# [WHAT YOU SHOULD DO]
An exact restatement of the entire listing is needed, excluding all images.

◇ ◇ ◇ ◇ ◇ ◇ ◇

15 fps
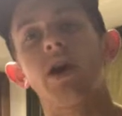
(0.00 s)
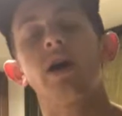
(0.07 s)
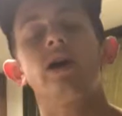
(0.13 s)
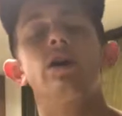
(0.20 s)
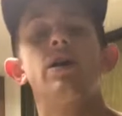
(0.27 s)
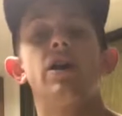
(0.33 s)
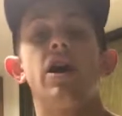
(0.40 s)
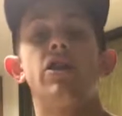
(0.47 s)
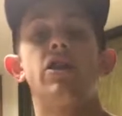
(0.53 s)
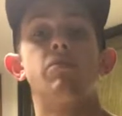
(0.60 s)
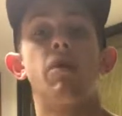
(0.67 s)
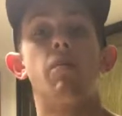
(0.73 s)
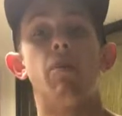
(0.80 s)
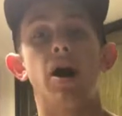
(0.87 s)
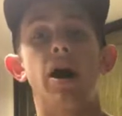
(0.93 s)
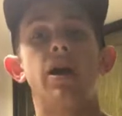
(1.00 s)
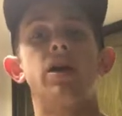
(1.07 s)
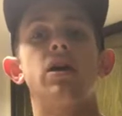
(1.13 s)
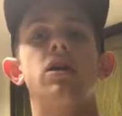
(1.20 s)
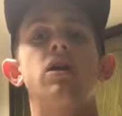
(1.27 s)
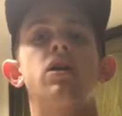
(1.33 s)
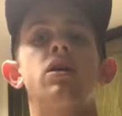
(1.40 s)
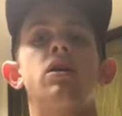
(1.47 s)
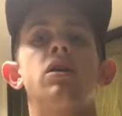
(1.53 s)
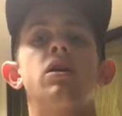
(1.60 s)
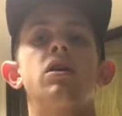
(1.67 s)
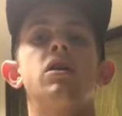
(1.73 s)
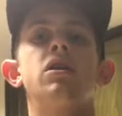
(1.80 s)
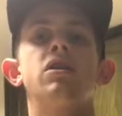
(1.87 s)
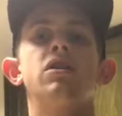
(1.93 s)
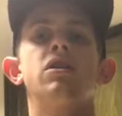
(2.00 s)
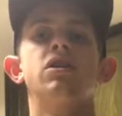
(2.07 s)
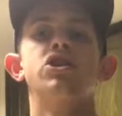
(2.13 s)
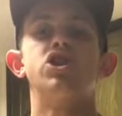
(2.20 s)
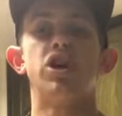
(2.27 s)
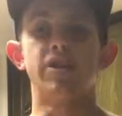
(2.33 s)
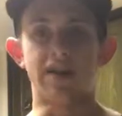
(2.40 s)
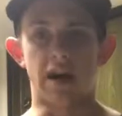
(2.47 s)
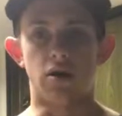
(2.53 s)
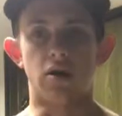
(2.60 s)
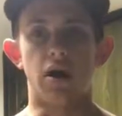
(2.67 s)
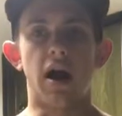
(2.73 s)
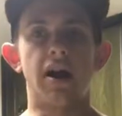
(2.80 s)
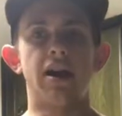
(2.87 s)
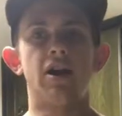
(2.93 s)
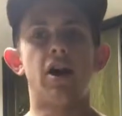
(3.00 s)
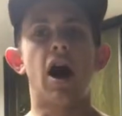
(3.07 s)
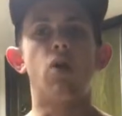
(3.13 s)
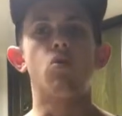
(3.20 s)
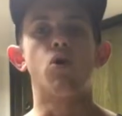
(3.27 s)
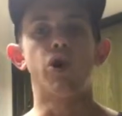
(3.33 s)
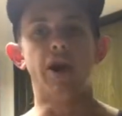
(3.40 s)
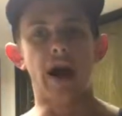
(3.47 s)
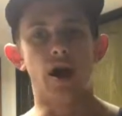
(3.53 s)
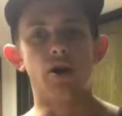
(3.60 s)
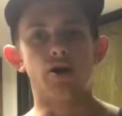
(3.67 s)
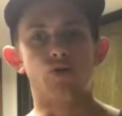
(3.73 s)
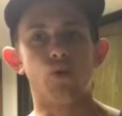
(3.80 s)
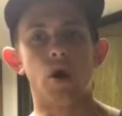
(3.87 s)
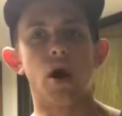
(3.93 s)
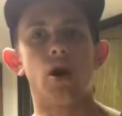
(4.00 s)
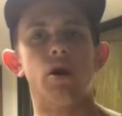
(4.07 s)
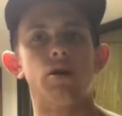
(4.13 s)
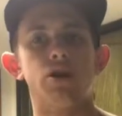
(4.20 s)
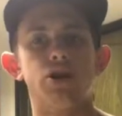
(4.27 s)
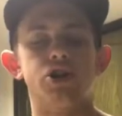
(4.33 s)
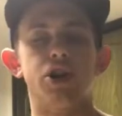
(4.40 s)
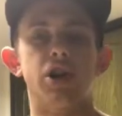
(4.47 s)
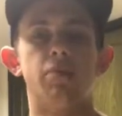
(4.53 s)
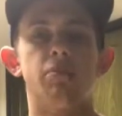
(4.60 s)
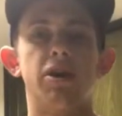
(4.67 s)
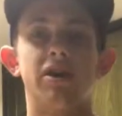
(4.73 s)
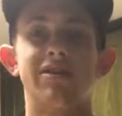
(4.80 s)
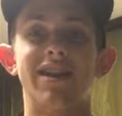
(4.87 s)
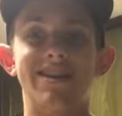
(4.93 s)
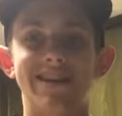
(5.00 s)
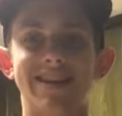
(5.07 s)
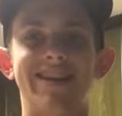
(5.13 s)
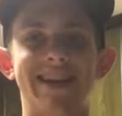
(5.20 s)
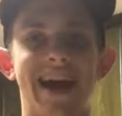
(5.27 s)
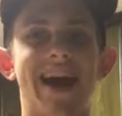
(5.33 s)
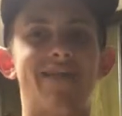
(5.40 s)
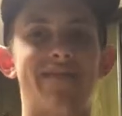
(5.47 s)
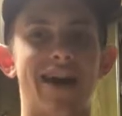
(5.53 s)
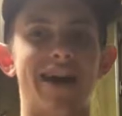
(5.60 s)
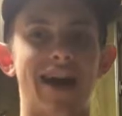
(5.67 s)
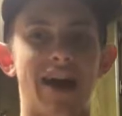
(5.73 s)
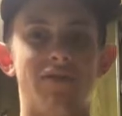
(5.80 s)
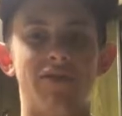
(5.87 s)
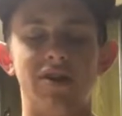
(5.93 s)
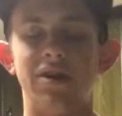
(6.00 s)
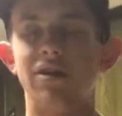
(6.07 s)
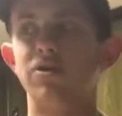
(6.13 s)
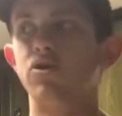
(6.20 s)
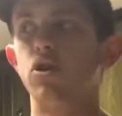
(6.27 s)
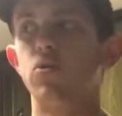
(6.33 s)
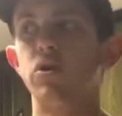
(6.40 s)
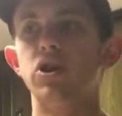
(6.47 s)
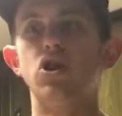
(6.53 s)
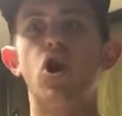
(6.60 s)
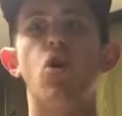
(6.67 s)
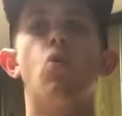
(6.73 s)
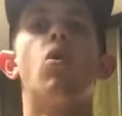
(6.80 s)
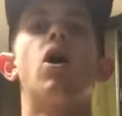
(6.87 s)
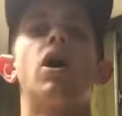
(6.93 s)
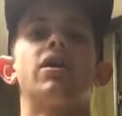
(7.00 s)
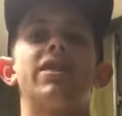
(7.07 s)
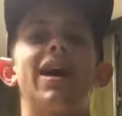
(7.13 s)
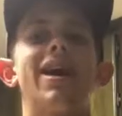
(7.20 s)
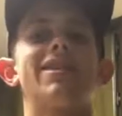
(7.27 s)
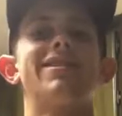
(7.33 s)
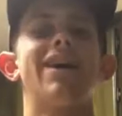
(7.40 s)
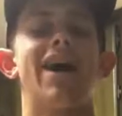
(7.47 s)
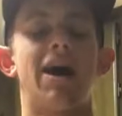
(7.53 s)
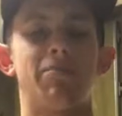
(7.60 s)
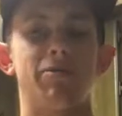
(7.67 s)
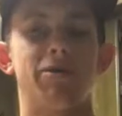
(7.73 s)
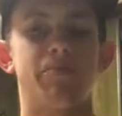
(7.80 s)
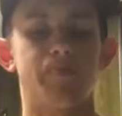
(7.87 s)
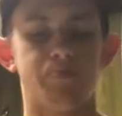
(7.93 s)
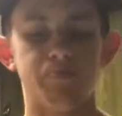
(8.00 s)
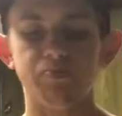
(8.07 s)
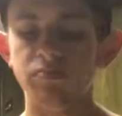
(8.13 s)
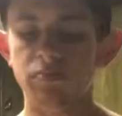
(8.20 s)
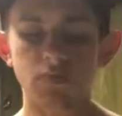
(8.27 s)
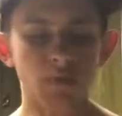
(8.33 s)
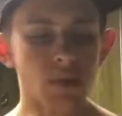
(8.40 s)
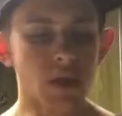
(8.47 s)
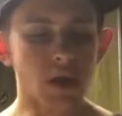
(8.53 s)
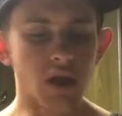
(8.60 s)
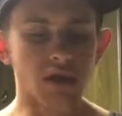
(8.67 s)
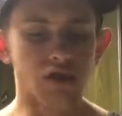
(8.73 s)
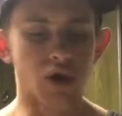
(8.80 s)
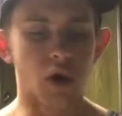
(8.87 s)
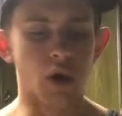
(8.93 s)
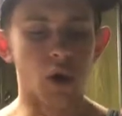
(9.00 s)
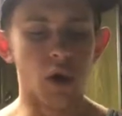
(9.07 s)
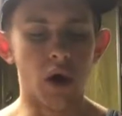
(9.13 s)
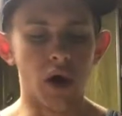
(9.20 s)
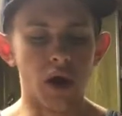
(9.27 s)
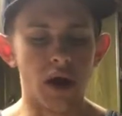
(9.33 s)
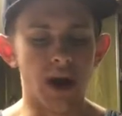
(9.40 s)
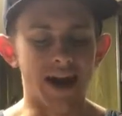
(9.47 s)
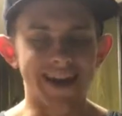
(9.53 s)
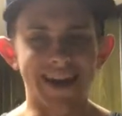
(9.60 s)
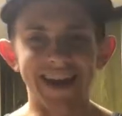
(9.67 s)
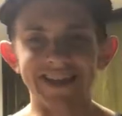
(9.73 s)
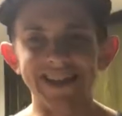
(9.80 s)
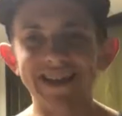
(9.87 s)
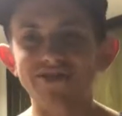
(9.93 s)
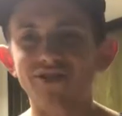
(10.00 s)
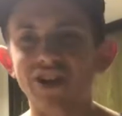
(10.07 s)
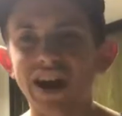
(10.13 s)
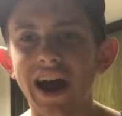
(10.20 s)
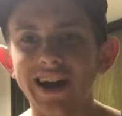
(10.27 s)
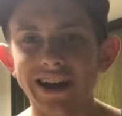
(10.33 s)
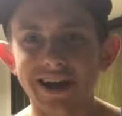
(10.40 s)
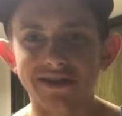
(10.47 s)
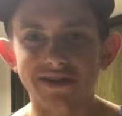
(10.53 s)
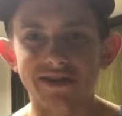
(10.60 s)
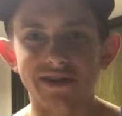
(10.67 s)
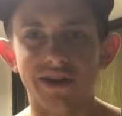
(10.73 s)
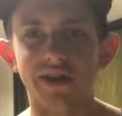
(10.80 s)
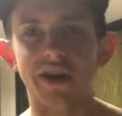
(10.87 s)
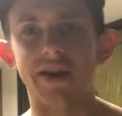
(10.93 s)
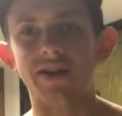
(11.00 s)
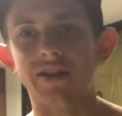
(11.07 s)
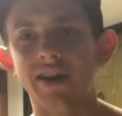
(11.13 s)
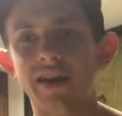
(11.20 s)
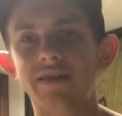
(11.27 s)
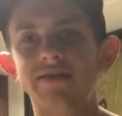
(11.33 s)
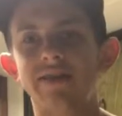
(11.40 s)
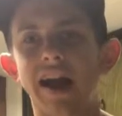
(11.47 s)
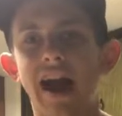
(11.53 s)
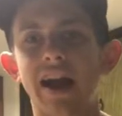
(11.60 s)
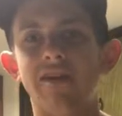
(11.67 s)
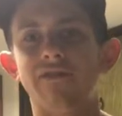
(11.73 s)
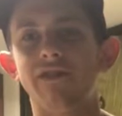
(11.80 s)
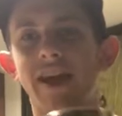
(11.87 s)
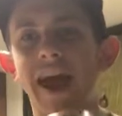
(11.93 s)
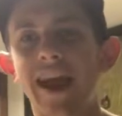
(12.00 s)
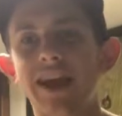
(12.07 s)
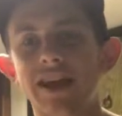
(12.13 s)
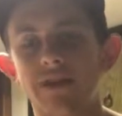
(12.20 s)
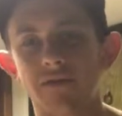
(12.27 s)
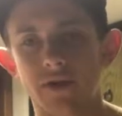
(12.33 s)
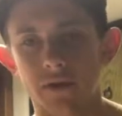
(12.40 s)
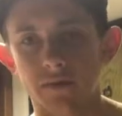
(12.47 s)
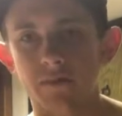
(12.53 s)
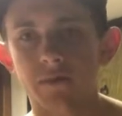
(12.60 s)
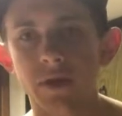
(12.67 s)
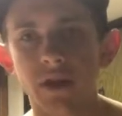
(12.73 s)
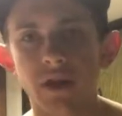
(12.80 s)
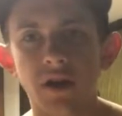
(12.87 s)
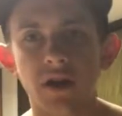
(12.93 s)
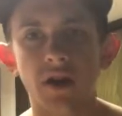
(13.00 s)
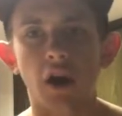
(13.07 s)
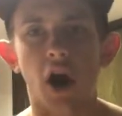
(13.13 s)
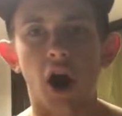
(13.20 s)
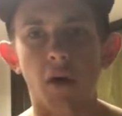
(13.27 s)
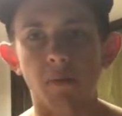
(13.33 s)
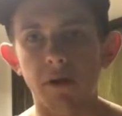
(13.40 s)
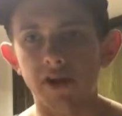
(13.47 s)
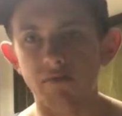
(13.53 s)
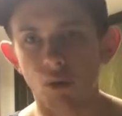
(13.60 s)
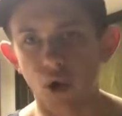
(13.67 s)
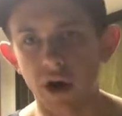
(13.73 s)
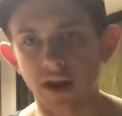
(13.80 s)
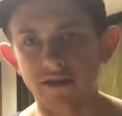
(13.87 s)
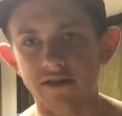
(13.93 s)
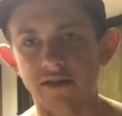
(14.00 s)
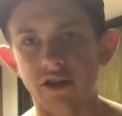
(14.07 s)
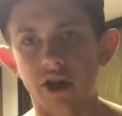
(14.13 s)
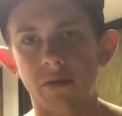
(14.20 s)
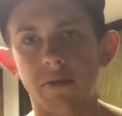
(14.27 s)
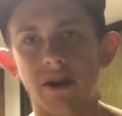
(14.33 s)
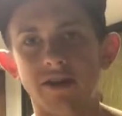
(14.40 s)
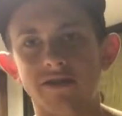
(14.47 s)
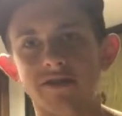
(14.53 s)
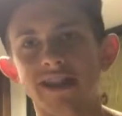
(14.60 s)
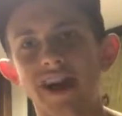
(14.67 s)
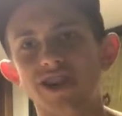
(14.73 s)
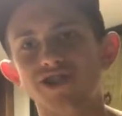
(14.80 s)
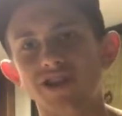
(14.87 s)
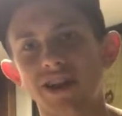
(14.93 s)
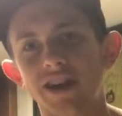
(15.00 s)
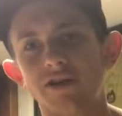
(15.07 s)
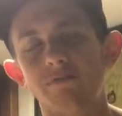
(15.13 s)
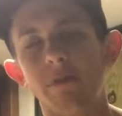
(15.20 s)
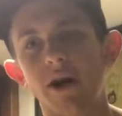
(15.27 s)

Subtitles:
it, and then my body shut down. I did not work out as well in the gym because I didn't have that caffeine, and so we don't want that to happen. So again, these are not necessary. This, out of any of them, is more necessary, because it's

◇ ◇ ◇ ◇ ◇ ◇ ◇

# [ANSWER FOR THIS EXERCISE]
15 fps
(0.00 s)
(0.07 s)
(0.13 s)
(0.20 s)
(0.27 s)
(0.33 s)
(0.40 s)
(0.47 s)
(0.53 s)
(0.60 s)
(0.67 s)
(0.73 s)
(0.80 s)
(0.87 s)
(0.93 s)
(1.00 s)
(1.07 s)
(1.13 s)
(1.20 s)
(1.27 s)
(1.33 s)
(1.40 s)
(1.47 s)
(1.53 s)
(1.60 s)
(1.67 s)
(1.73 s)
(1.80 s)
(1.87 s)
(1.93 s)
(2.00 s)
(2.07 s)
(2.13 s)
(2.20 s)
(2.27 s)
(2.33 s)
(2.40 s)
(2.47 s)
(2.53 s)
(2.60 s)
(2.67 s)
(2.73 s)
(2.80 s)
(2.87 s)
(2.93 s)
(3.00 s)
(3.07 s)
(3.13 s)
(3.20 s)
(3.27 s)
(3.33 s)
(3.40 s)
(3.47 s)
(3.53 s)
(3.60 s)
(3.67 s)
(3.73 s)
(3.80 s)
(3.87 s)
(3.93 s)
(4.00 s)
(4.07 s)
(4.13 s)
(4.20 s)
(4.27 s)
(4.33 s)
(4.40 s)
(4.47 s)
(4.53 s)
(4.60 s)
(4.67 s)
(4.73 s)
(4.80 s)
(4.87 s)
(4.93 s)
(5.00 s)
(5.07 s)
(5.13 s)
(5.20 s)
(5.27 s)
(5.33 s)
(5.40 s)
(5.47 s)
(5.53 s)
(5.60 s)
(5.67 s)
(5.73 s)
(5.80 s)
(5.87 s)
(5.93 s)
(6.00 s)
(6.07 s)
(6.13 s)
(6.20 s)
(6.27 s)
(6.33 s)
(6.40 s)
(6.47 s)
(6.53 s)
(6.60 s)
(6.67 s)
(6.73 s)
(6.80 s)
(6.87 s)
(6.93 s)
(7.00 s)
(7.07 s)
(7.13 s)
(7.20 s)
(7.27 s)
(7.33 s)
(7.40 s)
(7.47 s)
(7.53 s)
(7.60 s)
(7.67 s)
(7.73 s)
(7.80 s)
(7.87 s)
(7.93 s)
(8.00 s)
(8.07 s)
(8.13 s)
(8.20 s)
(8.27 s)
(8.33 s)
(8.40 s)
(8.47 s)
(8.53 s)
(8.60 s)
(8.67 s)
(8.73 s)
(8.80 s)
(8.87 s)
(8.93 s)
(9.00 s)
(9.07 s)
(9.13 s)
(9.20 s)
(9.27 s)
(9.33 s)
(9.40 s)
(9.47 s)
(9.53 s)
(9.60 s)
(9.67 s)
(9.73 s)
(9.80 s)
(9.87 s)
(9.93 s)
(10.00 s)
(10.07 s)
(10.13 s)
(10.20 s)
(10.27 s)
(10.33 s)
(10.40 s)
(10.47 s)
(10.53 s)
(10.60 s)
(10.67 s)
(10.73 s)
(10.80 s)
(10.87 s)
(10.93 s)
(11.00 s)
(11.07 s)
(11.13 s)
(11.20 s)
(11.27 s)
(11.33 s)
(11.40 s)
(11.47 s)
(11.53 s)
(11.60 s)
(11.67 s)
(11.73 s)
(11.80 s)
(11.87 s)
(11.93 s)
(12.00 s)
(12.07 s)
(12.13 s)
(12.20 s)
(12.27 s)
(12.33 s)
(12.40 s)
(12.47 s)
(12.53 s)
(12.60 s)
(12.67 s)
(12.73 s)
(12.80 s)
(12.87 s)
(12.93 s)
(13.00 s)
(13.07 s)
(13.13 s)
(13.20 s)
(13.27 s)
(13.33 s)
(13.40 s)
(13.47 s)
(13.53 s)
(13.60 s)
(13.67 s)
(13.73 s)
(13.80 s)
(13.87 s)
(13.93 s)
(14.00 s)
(14.07 s)
(14.13 s)
(14.20 s)
(14.27 s)
(14.33 s)
(14.40 s)
(14.47 s)
(14.53 s)
(14.60 s)
(14.67 s)
(14.73 s)
(14.80 s)
(14.87 s)
(14.93 s)
(15.00 s)
(15.07 s)
(15.13 s)
(15.20 s)
(15.27 s)

Subtitles:
it, and then my body shut down. I did not work out as well in the gym because I didn't have that caffeine, and so we don't want that to happen. So again, these are not necessary. This, out of any of them, is more necessary, because it's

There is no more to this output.